= Beginning of Section =

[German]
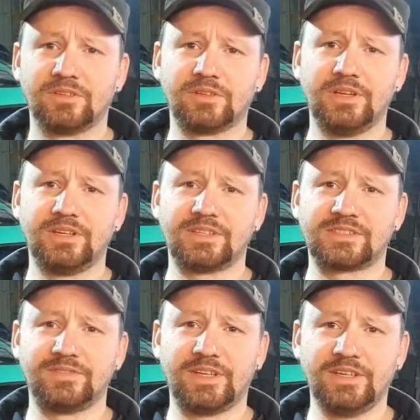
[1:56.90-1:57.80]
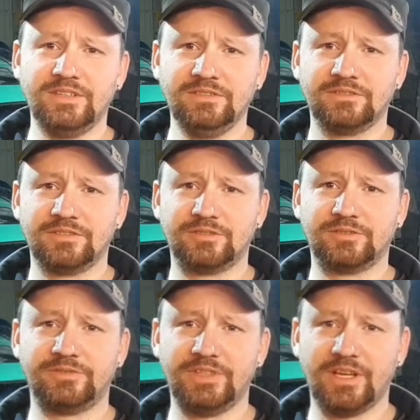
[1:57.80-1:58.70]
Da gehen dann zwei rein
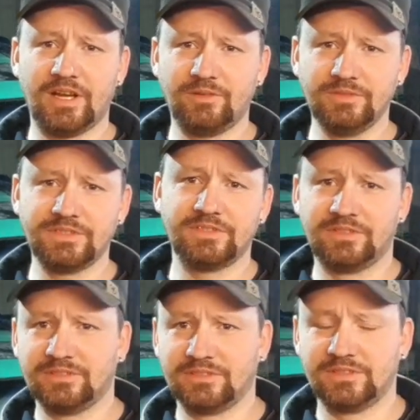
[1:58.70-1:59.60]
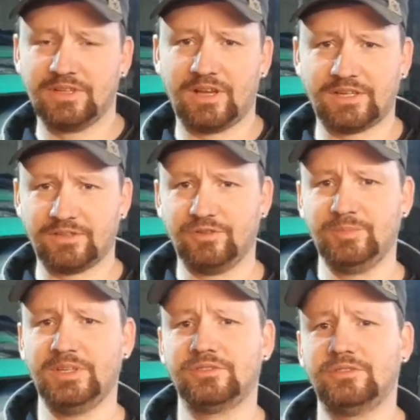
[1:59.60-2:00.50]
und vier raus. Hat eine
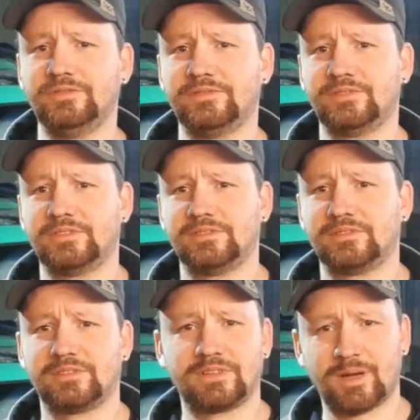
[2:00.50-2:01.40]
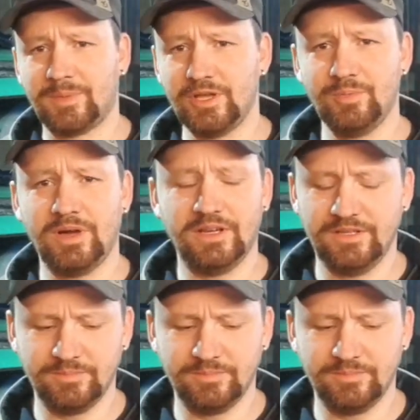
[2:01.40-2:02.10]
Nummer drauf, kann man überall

= End of Section =

Would you repeat each line of the listing exactly, skipping any picture?

[German]
[1:56.90-1:57.80]
[1:57.80-1:58.70]
Da gehen dann zwei rein
[1:58.70-1:59.60]
[1:59.60-2:00.50]
und vier raus. Hat eine
[2:00.50-2:01.40]
[2:01.40-2:02.10]
Nummer drauf, kann man überall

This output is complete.